El hombre sudaba y apenas podía hablar.

—¿Me recuerdas?

Movió negativamente la cabeza.

—Yo te he visto en alguna parte. —Trataba de recordar dónde, porque intuía que era importante—. ¡Ya está! Te vi en Al-Jawam. Eres un comerciante de telas. Tú comprabas las ropas de los muertos para luego venderlas. Llevabas un carro enorme y… ¡Alá misericordioso, las has vendido aquí!

El enfermo no contestaba, incluso era probable que no se diera cuenta de nada, pero Ibn Jatima, mientras recordaba, relacionaba los hechos. Salió rápidamente y se reunió de nuevo con Al-Saquri.

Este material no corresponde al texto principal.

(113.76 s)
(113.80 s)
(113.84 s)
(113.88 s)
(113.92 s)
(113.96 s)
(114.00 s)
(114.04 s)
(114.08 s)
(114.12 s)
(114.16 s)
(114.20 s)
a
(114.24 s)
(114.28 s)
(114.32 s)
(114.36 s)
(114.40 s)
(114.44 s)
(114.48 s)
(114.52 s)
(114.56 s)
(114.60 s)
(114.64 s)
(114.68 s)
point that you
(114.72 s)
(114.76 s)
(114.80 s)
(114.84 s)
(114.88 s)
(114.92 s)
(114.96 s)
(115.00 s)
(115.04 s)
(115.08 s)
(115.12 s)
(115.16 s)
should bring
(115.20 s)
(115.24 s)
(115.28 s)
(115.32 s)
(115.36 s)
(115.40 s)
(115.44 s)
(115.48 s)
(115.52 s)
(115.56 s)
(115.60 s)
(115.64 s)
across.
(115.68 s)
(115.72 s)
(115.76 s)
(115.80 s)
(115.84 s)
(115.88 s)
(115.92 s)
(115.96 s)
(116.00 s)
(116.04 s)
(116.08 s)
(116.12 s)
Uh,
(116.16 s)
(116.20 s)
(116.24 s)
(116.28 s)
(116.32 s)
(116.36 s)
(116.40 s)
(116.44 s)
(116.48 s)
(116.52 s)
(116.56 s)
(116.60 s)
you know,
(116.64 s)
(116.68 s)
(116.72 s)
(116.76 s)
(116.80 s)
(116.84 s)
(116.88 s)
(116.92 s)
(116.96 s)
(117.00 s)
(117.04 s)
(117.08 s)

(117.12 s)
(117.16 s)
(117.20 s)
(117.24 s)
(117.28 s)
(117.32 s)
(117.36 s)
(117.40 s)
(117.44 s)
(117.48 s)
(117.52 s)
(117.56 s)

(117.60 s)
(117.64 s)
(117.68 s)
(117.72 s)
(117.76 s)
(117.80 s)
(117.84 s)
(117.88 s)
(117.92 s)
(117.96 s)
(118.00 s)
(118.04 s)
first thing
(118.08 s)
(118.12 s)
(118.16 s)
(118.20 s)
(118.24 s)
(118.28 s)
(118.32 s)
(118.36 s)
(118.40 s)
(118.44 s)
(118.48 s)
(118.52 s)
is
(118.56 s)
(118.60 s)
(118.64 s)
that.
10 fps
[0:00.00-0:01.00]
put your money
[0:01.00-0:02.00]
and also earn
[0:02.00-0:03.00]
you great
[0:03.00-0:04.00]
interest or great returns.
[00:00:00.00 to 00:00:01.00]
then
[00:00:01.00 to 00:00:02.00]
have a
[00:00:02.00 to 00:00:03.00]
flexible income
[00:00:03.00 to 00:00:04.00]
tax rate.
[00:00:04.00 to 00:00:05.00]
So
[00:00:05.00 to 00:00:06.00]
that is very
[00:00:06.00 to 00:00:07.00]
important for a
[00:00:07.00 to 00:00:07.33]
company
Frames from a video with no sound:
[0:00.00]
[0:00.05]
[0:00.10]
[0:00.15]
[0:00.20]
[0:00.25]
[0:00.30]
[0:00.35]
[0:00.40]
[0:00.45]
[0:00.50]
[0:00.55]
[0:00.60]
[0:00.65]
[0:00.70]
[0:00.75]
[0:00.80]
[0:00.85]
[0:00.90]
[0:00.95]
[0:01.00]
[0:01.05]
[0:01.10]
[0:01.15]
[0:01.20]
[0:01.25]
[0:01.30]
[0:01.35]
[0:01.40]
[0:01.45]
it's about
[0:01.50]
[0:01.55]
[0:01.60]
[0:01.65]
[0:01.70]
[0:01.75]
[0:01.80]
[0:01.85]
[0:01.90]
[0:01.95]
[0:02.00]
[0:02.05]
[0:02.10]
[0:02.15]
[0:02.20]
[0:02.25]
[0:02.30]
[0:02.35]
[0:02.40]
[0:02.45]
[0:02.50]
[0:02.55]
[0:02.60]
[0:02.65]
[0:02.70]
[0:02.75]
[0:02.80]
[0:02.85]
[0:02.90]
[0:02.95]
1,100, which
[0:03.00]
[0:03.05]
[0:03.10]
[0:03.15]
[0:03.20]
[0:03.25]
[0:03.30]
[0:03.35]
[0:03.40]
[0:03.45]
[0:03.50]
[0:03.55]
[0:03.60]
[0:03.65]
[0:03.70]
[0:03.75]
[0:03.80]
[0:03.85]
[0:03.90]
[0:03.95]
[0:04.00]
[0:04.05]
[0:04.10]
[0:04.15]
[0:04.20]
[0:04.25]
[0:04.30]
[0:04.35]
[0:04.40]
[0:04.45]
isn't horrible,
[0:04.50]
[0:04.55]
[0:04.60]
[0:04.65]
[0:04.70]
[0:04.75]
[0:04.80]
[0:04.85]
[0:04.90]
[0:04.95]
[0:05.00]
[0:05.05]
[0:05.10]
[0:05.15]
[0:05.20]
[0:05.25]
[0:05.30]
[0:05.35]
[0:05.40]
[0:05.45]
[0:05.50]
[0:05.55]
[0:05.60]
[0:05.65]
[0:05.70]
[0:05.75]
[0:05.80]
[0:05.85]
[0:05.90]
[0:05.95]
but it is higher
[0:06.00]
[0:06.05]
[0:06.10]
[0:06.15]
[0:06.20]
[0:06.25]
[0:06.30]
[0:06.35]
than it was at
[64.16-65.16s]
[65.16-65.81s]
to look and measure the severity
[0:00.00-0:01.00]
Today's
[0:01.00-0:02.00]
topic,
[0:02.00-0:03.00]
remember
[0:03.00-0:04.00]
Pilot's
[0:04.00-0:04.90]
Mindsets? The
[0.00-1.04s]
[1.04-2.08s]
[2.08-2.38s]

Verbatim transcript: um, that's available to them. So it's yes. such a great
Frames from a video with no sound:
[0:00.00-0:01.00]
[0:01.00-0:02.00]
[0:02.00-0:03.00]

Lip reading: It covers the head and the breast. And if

—¡La ropa! ¡Hay que quemar toda la ropa de los enfermos!

—Pero, ¿qué dices?

—No sé por qué ni cómo, pero la enfermedad ha llegado aquí en un carro de ropa. El moribundo de al lado es un mercader de ropa usada al que vi en la zona de Al-Jawam recorriendo los poblados. Compraba o cogía la ropa de los muertos para luego revenderla. Y lo más probable es que lo haya hecho aquí.

—¿Estás seguro?

—No, pero es lo único que tenemos. Envía a tus alumnos para que averigüen quién compró esas telas. Yo voy a ver al gobernador para informarle de lo que pasa.